AUBURN – James Groccia, director of the Biggio Center for the Advancement of Teaching and Learning at Auburn University, has been awarded a Fulbright Scholar grant to study in Estonia, where he will serve as a visiting scholar at the University of Tartu, beginning this fall.
“Estonia will celebrate its 20th anniversary of independence from Soviet control in 2011 and its higher education system has emerged as a driving force for economic and social change,” said Groccia, an associate professor of educational leadership. “I am honored to be part of this transition at one of the oldest and most prestigious higher education institutions in the region. This experience will greatly inform my work here at Auburn both in the Biggio Center and in the Department of Educational Foundations, Leadership and Technology.”
As a Fulbright scholar, Groccia will consult with faculty and administration on programs to enhance university teaching and learning; conduct workshops and seminars on teaching and learning at the University of Tartu and other universities throughout Estonia; and participate in European Union-funded research on the evaluation of teaching.
He has been invited to conduct a workshop on student academic success skills and deliver a plenary presentation on professional and ethical values in teaching at the 200th Anniversary Conference of the Tartu Health Care College.
The Fulbright will also enable him to travel to other Baltic and Nordic countries including Latvia, Lithuania, Russia and Finland to learn what those universities are doing to support teaching and learning excellence.
Beginning in 2003, Groccia has taught graduate courses each year as part of Auburn University’s 12-hour graduate certificate, which prepares graduate students from all disciplines for academic careers.
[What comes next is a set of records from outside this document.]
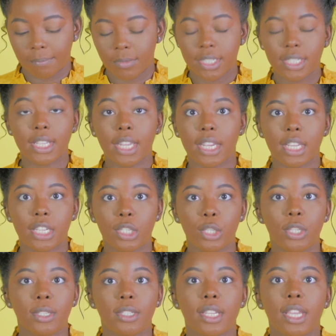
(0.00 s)
study
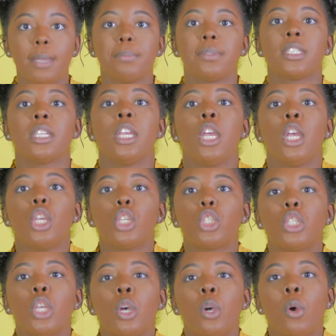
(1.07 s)
tips?
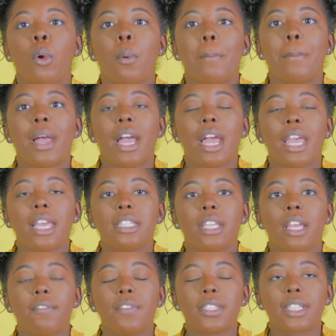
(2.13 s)
So my
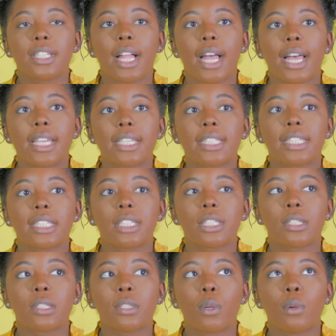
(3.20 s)
toughest
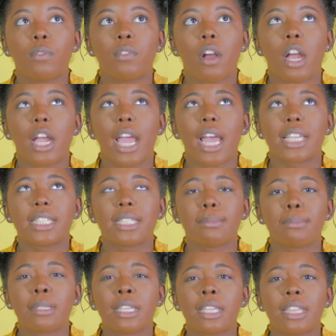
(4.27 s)
class so far has to
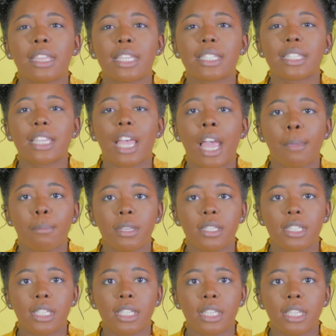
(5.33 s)
be these
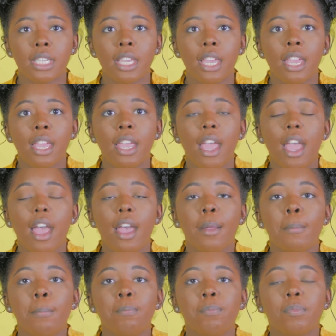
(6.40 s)
IPT
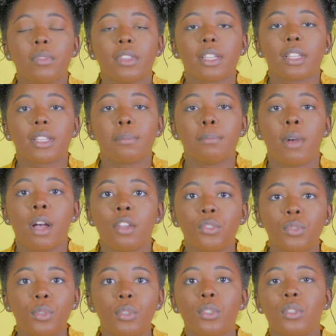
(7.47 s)

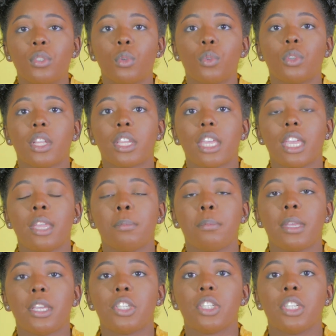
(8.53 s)
modules. So they're like
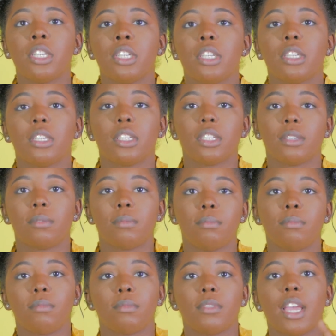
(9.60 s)
inpatient
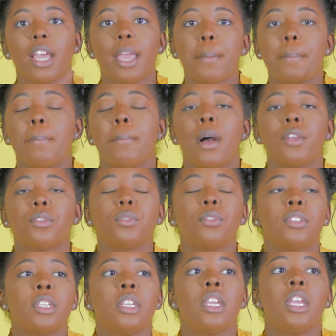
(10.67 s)
type
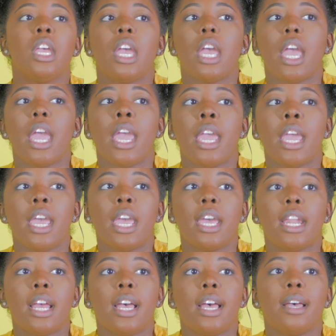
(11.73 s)
modules,
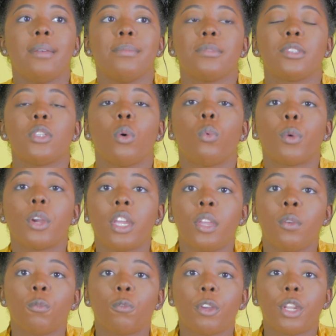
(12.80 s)
and so we're
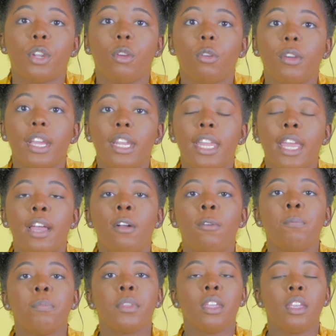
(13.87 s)
in renal right now.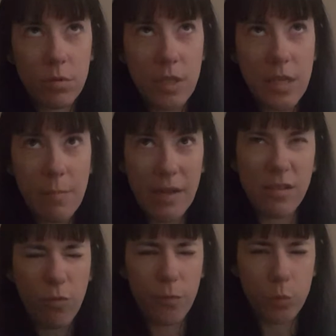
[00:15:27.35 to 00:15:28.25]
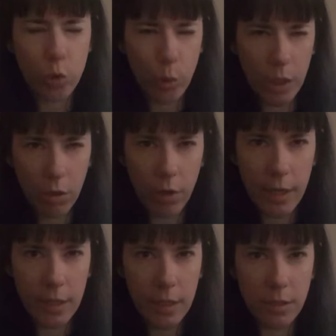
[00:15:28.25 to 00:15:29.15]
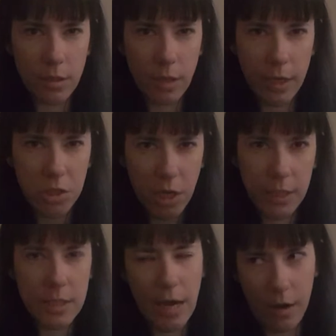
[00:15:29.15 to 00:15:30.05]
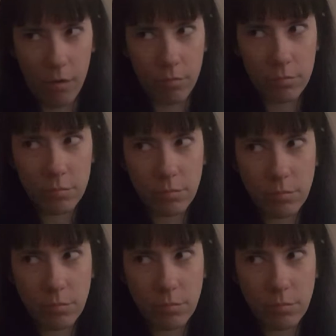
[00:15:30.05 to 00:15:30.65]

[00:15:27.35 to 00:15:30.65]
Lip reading: keep myself from triggering into like shutting down,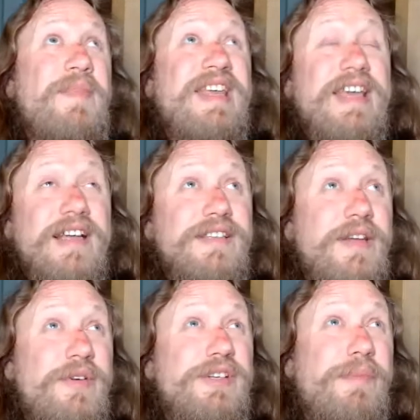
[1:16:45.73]
Yes,
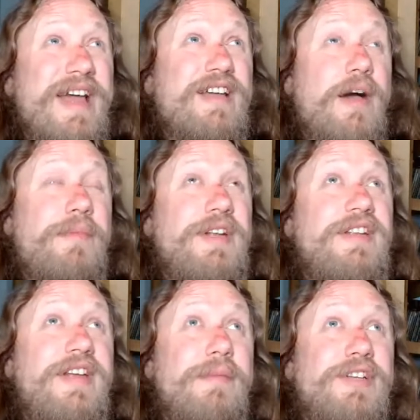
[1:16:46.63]
there is a Black Company
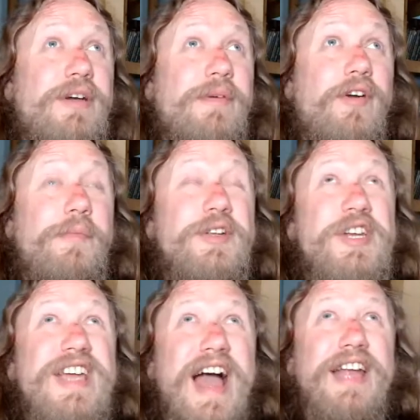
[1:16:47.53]
tabletop
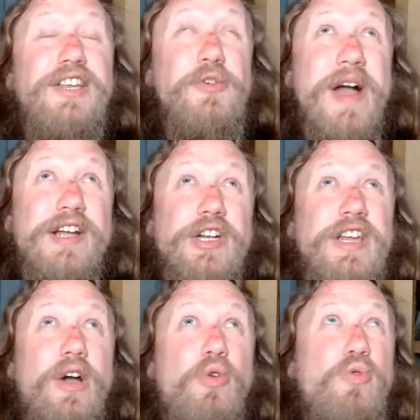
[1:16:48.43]
RPG. I do
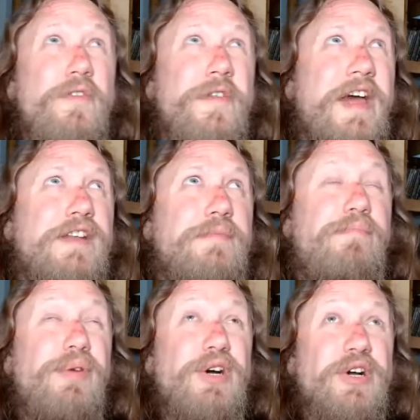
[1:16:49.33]
actually own that
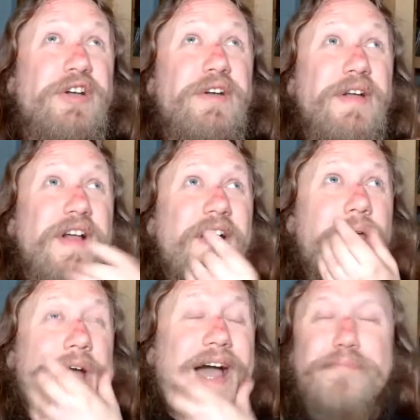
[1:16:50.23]
book.
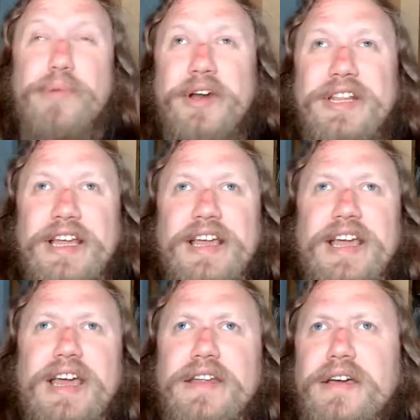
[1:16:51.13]
I bought it like
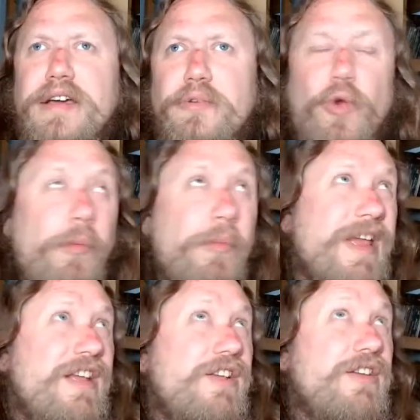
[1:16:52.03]
at a role
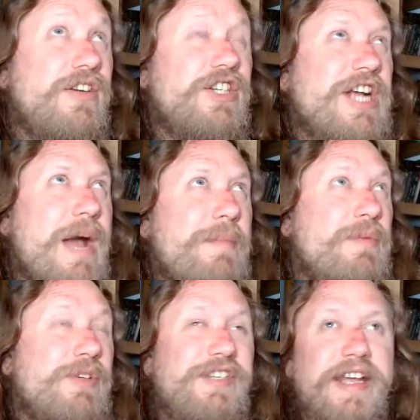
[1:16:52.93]
playing shop. It
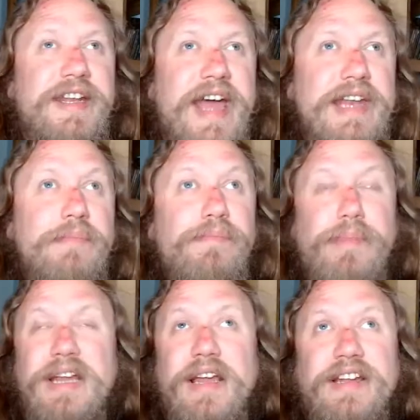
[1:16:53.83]
was secondhand. I
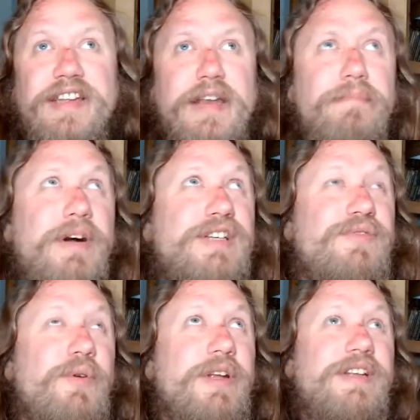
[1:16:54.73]
paid like $10
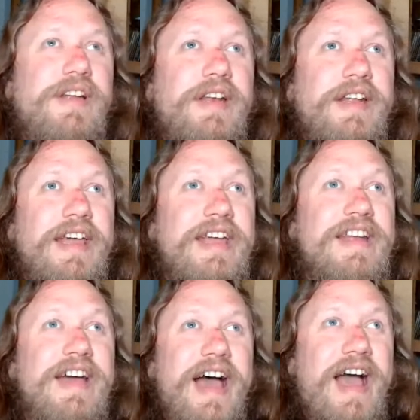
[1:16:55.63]
for it, and it
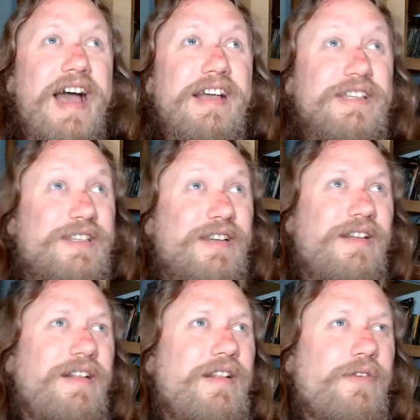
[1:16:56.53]
has
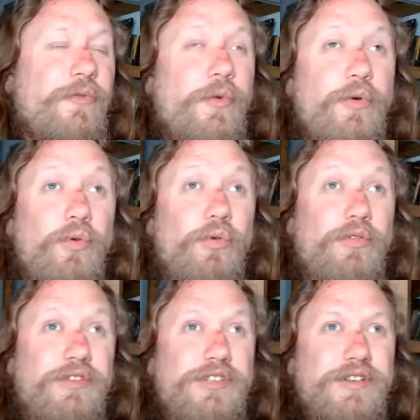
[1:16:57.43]

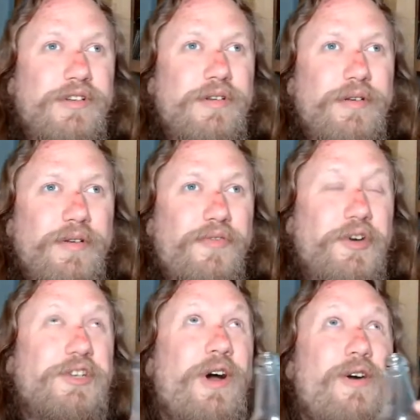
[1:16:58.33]
rules
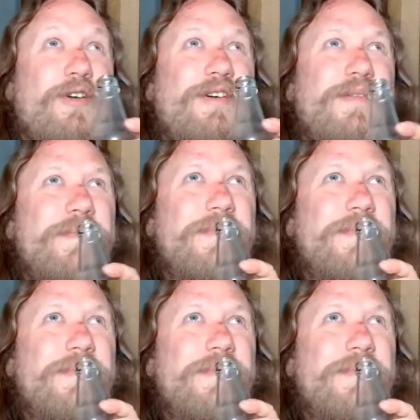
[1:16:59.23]
for Tonk.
The Fulbright Scholar program is governed by the J. William Fulbright Foreign Scholarship Board, a 12-member board appointed by the president of the United States that is responsible for establishing worldwide policies for the program and for the selection of Fulbright recipients.
The award is given by the Council for International Exchange of Scholars in cooperation with the United States Department of State and is provided through funds that are appropriated annually by the U.S. Congress, and in many cases, by contributions from partner countries and the private sector.
The mission of Fulbright recipients is to increase the mutual understanding between the people of the United States and the people of the more than 150 countries that currently participate in the Fulbright program. Participants are chosen based on their academic merit and leadership potential.